The following query demonstrates FIRST_VALUE(), LAST_VALUE(), and two instances of NTH_VALUE():

mysql> SELECT
         time, subject, val,
         FIRST_VALUE(val)  OVER w AS 'first',
         LAST_VALUE(val)   OVER w AS 'last',
         NTH_VALUE(val, 2) OVER w AS 'second',
         NTH_VALUE(val, 4) OVER w AS 'fourth'
       FROM observations
       WINDOW w AS (PARTITION BY subject ORDER BY time
                    ROWS UNBOUNDED PRECEDING);
+----------+---------+------+-------+------+--------+--------+
| time     | subject | val  | first | last | second | fourth |
+----------+---------+------+-------+------+--------+--------+
| 07:00:00 | st113   |   10 |    10 |   10 |   NULL |   NULL |
| 07:15:00 | st113   |    9 |    10 |    9 |      9 |   NULL |
| 07:30:00 | st113   |   25 |    10 |   25 |      9 |   NULL |
| 07:45:00 | st113   |   20 |    10 |   20 |      9 |     20 |
| 07:00:00 | xh458   |    0 |     0 |    0 |   NULL |   NULL |
| 07:15:00 | xh458   |   10 |     0 |   10 |     10 |   NULL |
| 07:30:00 | xh458   |    5 |     0 |    5 |     10 |   NULL |
| 07:45:00 | xh458   |   30 |     0 |   30 |     10 |     30 |
| 08:00:00 | xh458   |   25 |     0 |   25 |     10 |     30 |
+----------+---------+------+-------+------+--------+--------+

Each function uses the rows in the current frame, which, per the window definition shown, extends from the first partition row to the current row. For the NTH_VALUE() calls, the current frame does not always include the requested row; in such cases, the return value is NULL.

In the absence of a frame clause, the default frame depends on whether an ORDER BY clause is present:

  • With ORDER BY: The default frame includes rows from the partition start through the current row, including all peers of the current row (rows equal to the current row according to the ORDER BY clause). The default is equivalent to this frame specification:

    RANGE BETWEEN UNBOUNDED PRECEDING AND CURRENT ROW
  • Without ORDER BY: The default frame includes all partition rows (because, without ORDER BY, all partition rows are peers).
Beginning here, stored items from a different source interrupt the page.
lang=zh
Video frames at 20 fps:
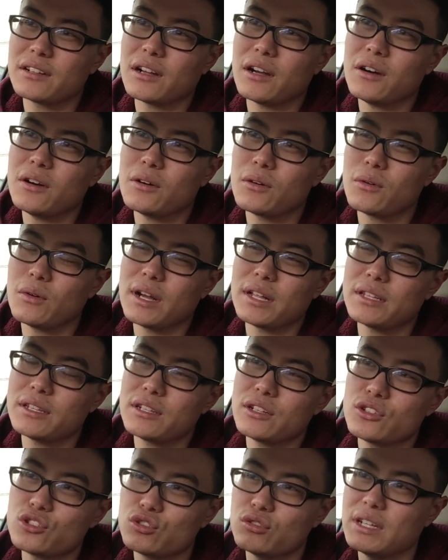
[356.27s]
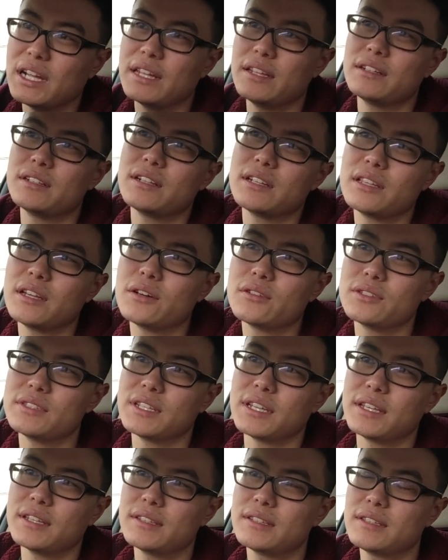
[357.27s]
然后管那个出来的人要
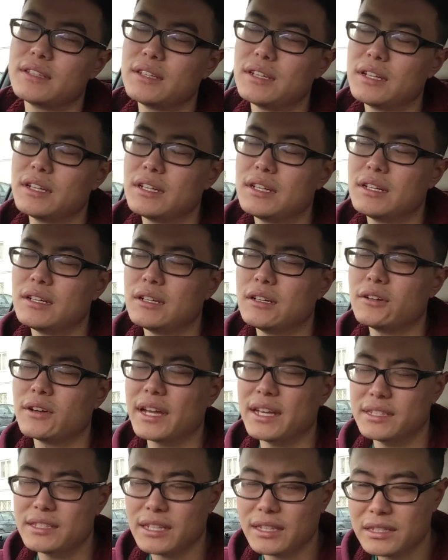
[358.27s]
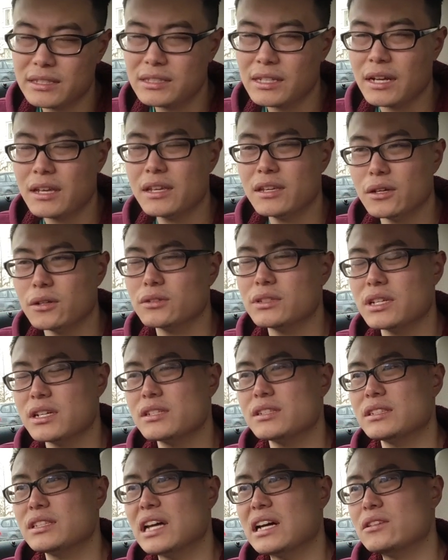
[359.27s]
钱。我给钱的人也有，
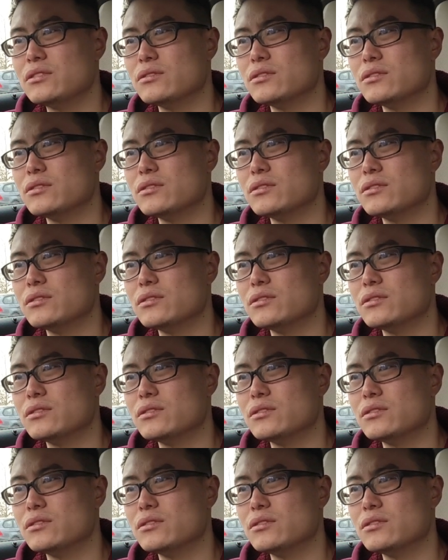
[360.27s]
但是大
The default is equivalent to this frame specification:

    RANGE BETWEEN UNBOUNDED PRECEDING AND UNBOUNDED FOLLOWING

Because the default frame differs depending on presence or absence of ORDER BY, adding ORDER BY to a query to get deterministic results may change the results. (For example, the values produced by SUM() might change.) To obtain the same results but ordered per ORDER BY, provide an explicit frame specification to be used regardless of whether ORDER BY is present.
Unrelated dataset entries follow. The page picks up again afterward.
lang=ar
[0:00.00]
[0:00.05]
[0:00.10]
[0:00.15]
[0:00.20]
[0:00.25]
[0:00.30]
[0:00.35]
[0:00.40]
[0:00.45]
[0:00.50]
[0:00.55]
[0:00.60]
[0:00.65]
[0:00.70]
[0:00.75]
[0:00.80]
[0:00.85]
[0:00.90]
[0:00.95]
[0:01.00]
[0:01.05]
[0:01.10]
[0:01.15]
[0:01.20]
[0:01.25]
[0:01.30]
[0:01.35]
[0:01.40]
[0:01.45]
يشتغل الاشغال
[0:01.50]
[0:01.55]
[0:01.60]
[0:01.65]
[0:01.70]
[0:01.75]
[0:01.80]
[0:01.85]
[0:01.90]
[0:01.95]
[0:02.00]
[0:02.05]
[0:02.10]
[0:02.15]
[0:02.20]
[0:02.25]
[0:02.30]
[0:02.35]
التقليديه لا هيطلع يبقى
The meaning of a frame specification can be nonobvious when the current row value is NULL. Assuming that to be the case, these examples illustrate how various frame specifications apply:

  • ORDER BY X ASC RANGE BETWEEN 10 FOLLOWING AND 15 FOLLOWING

    The frame starts at NULL and stops at NULL, thus includes only rows with value NULL.

  • ORDER BY X ASC RANGE BETWEEN 10 FOLLOWING AND UNBOUNDED FOLLOWING

    The frame starts at NULL and stops at the end of the partition. Because an ASC sort puts NULL values first, the frame is the entire partition.

  • ORDER BY X DESC RANGE BETWEEN 10 FOLLOWING AND UNBOUNDED FOLLOWING

    The frame starts at NULL and stops at the end of the partition. Because a DESC sort puts NULL values last, the frame is only the NULL values.

  • ORDER BY X ASC RANGE BETWEEN 10 PRECEDING AND UNBOUNDED FOLLOWING

    The frame starts at NULL and stops at the end of the partition. Because an ASC sort puts NULL values first, the frame is the entire partition.

  • ORDER BY X ASC RANGE BETWEEN 10 PRECEDING AND 10 FOLLOWING

    The frame starts at NULL and stops at NULL, thus includes only rows with value NULL.

  • ORDER BY X ASC RANGE BETWEEN 10 PRECEDING AND 1 PRECEDING

    The frame starts at NULL and stops at NULL, thus includes only rows with value NULL.

  • ORDER BY X ASC RANGE BETWEEN UNBOUNDED PRECEDING AND 10 FOLLOWING

    The frame starts at the beginning of the partition and stops at rows with value NULL. Because an ASC sort puts NULL values first, the frame is only the NULL values.